You can use the internal and external router logs to flag and correct many rule set problems before they become problems. The external router logs will show all Internet traffic attempting to enter your network, and the internal logs will show what traffic actually got through. If the firewall is correctly configured, the internal router logs will show only the traffic that your external firewall rule sets are designed to let through. Conversely, the presence of restricted protocols will reveal rule-set errors.
Since firewalls are generally configured to log traffic that's blocked or violates policy, a misconfigured firewall may pass along dangerous traffic without recording it--but your routers will.
By aggressively monitoring the logs, you can detect and correct errors and misconfigurations before they are exploited.
Proving IDSes Work
IDS false positives act as the proverbial boy who cried wolf, draining IT security resources to hunt phantoms and, eventually, undermining security managers' confidence in their IDS's ability to issue accurate, actionable alerts.
By monitoring router logs, you can fine-tune your IDS configurations to reduce false positives and refine IDS intelligence by verifying attacks and identifying their sources.
An IDS is essentially a sniffer with signatures for identifying suspicious and/or prohibited activities. Thus, at some level, IDS and router logs will show similar information. The big difference is that a router can distinguish traffic's ingress and egress points, while the IDS simply sees the traffic. This becomes increasingly important when dealing with multiple network routers, since the router logs can provide information for making more informed response decisions.

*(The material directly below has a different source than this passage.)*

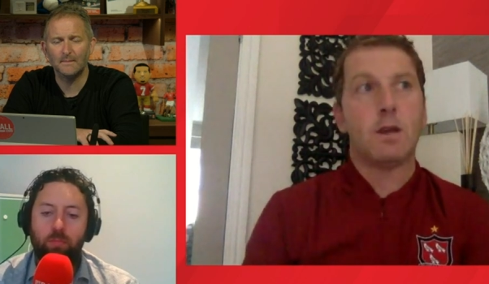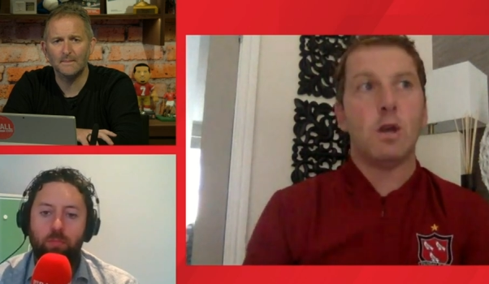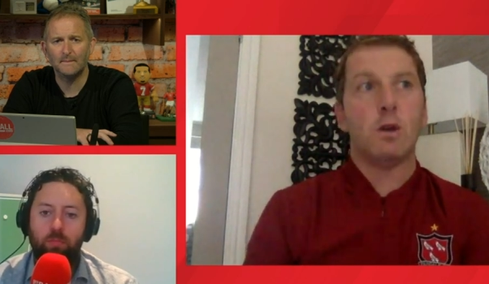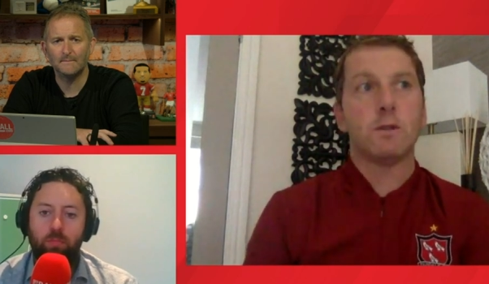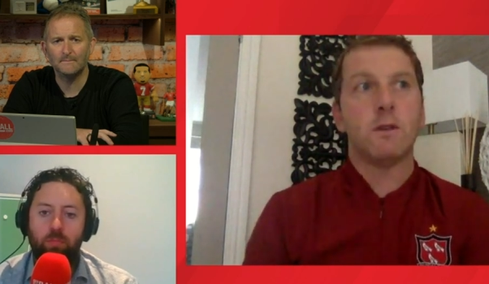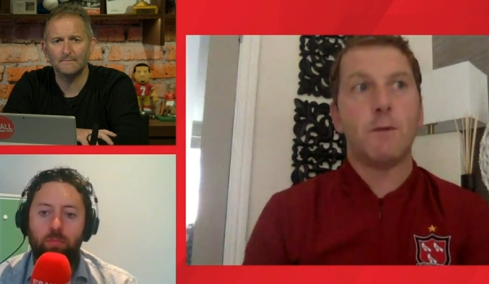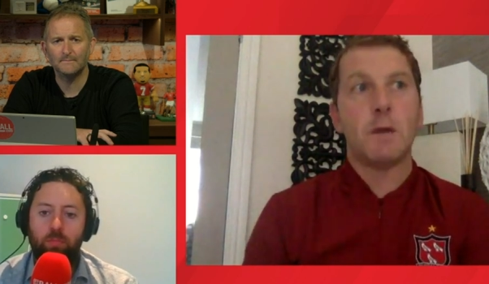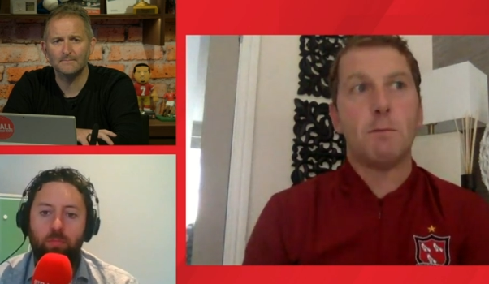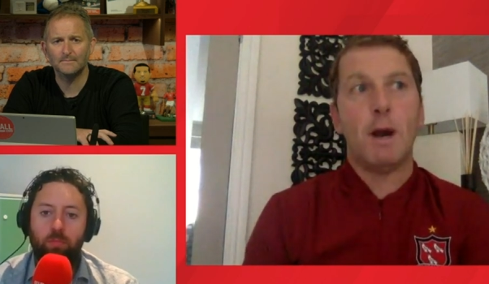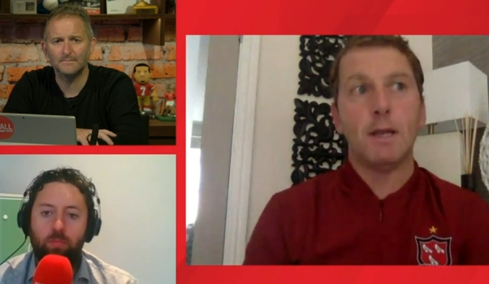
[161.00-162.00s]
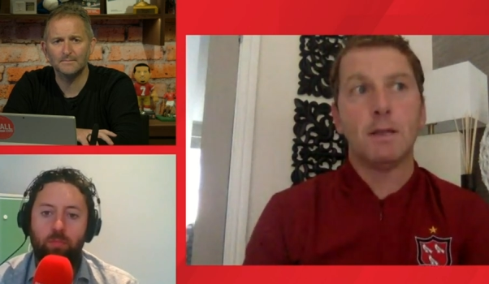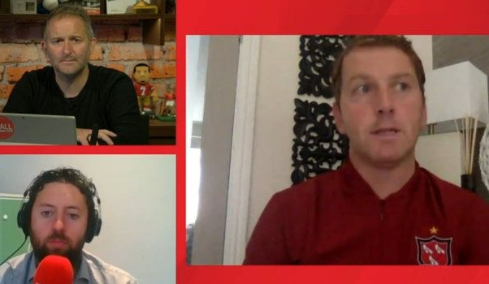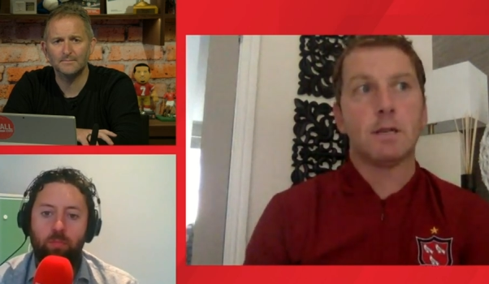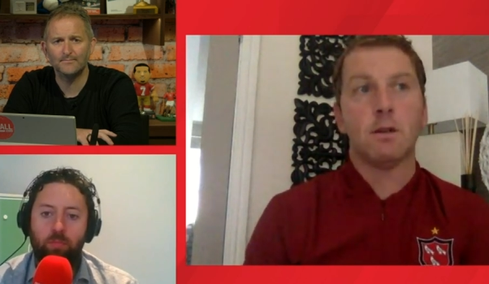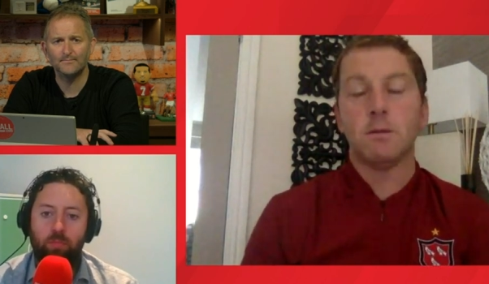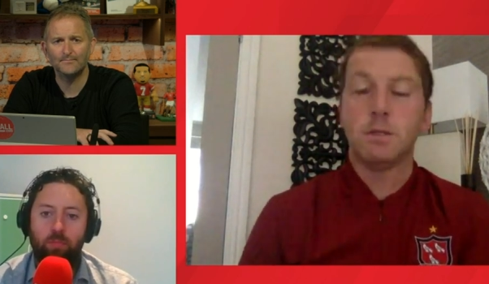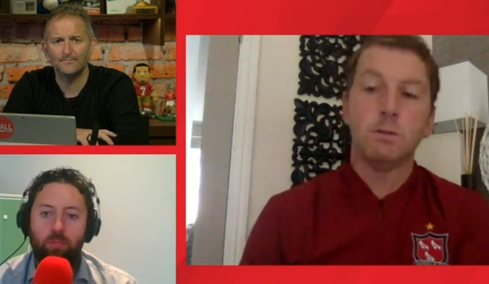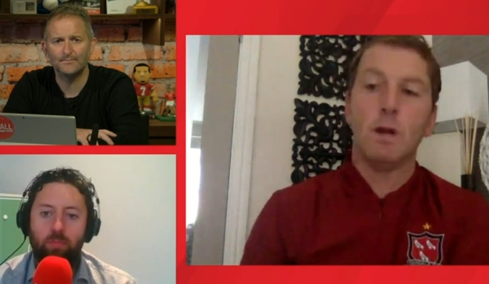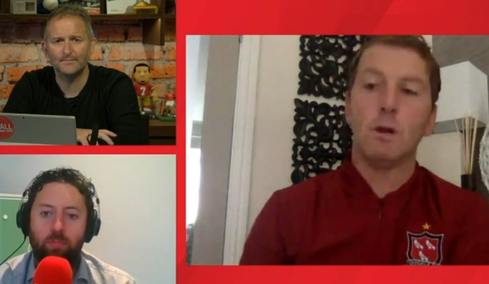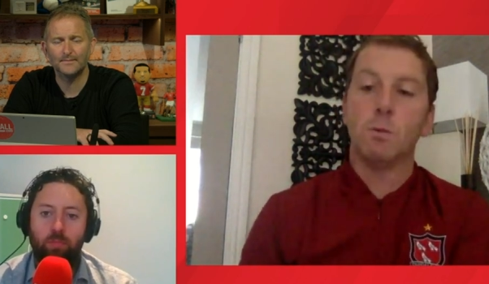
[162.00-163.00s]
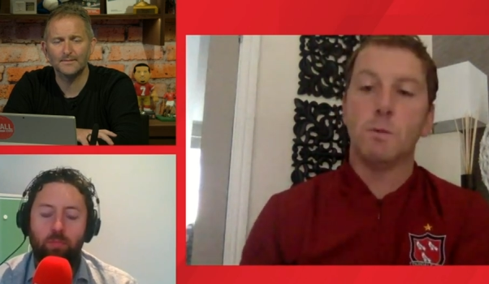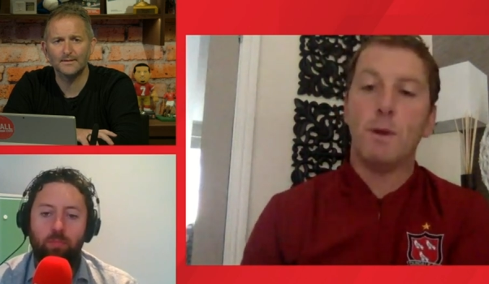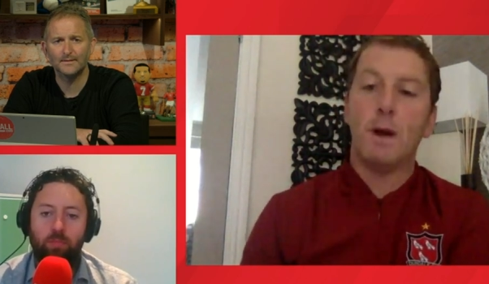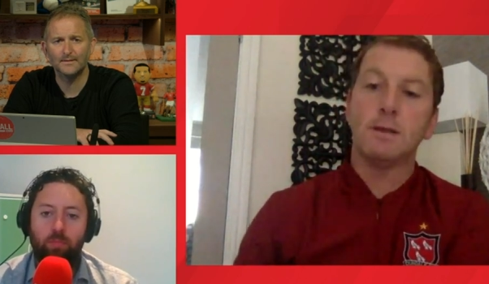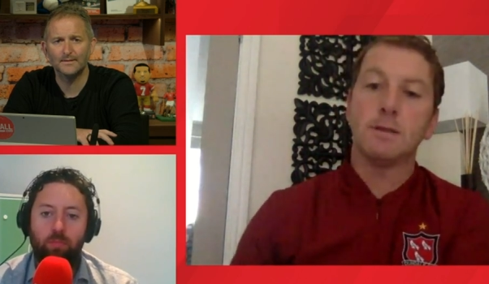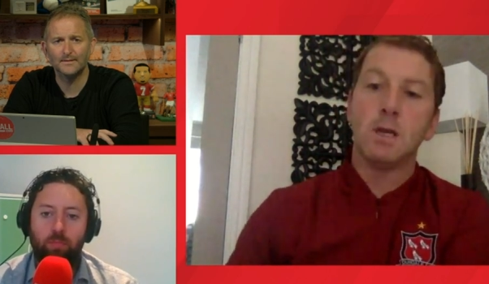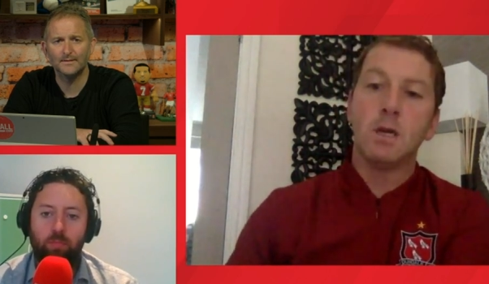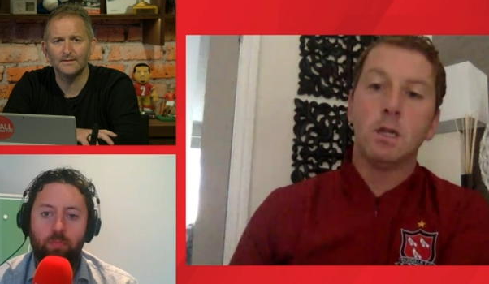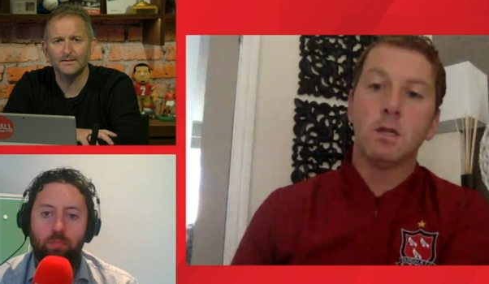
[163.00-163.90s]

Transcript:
Speaker 1: accused of being balanced at times. This is where I would be balanced.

For example, in the case of a worm outbreak, an IDS only sees that there's malicious traffic traversing the network. Since the IDS may only log the one or two entries that triggered the signature--performance trumps logging--you wouldn't see all of the traffic. But, the router log would show that the source of the worm is the extranet connection to your partner organization, not your Internet-facing firewall.
What's tricky is getting this information and making it meaningful. Scripts can pull the logs at regular intervals, allowing you to compare their entries to what's seen by the IDS. Some IDSes allow you to write scripts that pull router logs for near-real-time verification of suspicious activity and alerts.
While routers can be used to audit firewalls and IDSes, the same principles can be applied network-wide to any device that generates logs.
Since many organizations run VPN concentrators parallel to firewalls, router logs can reveal attempted attacks against the VPN device; since VPN logs typically record only successful transactions, they won't yield the same information.
Routers can also complement honeypots. A honeypot is designed as a hacker target and usually has limited or no security protection. Router logs can be used to audit honeypots, just as they are used on "live" security devices, giving security managers an added level of intelligence on attack methods and sources.
Routers can be more than just traffic cops: They're investigators, auditors and enforcers. While they're not robust as a security solution, they can augment and enhance the security provided by core network security devices.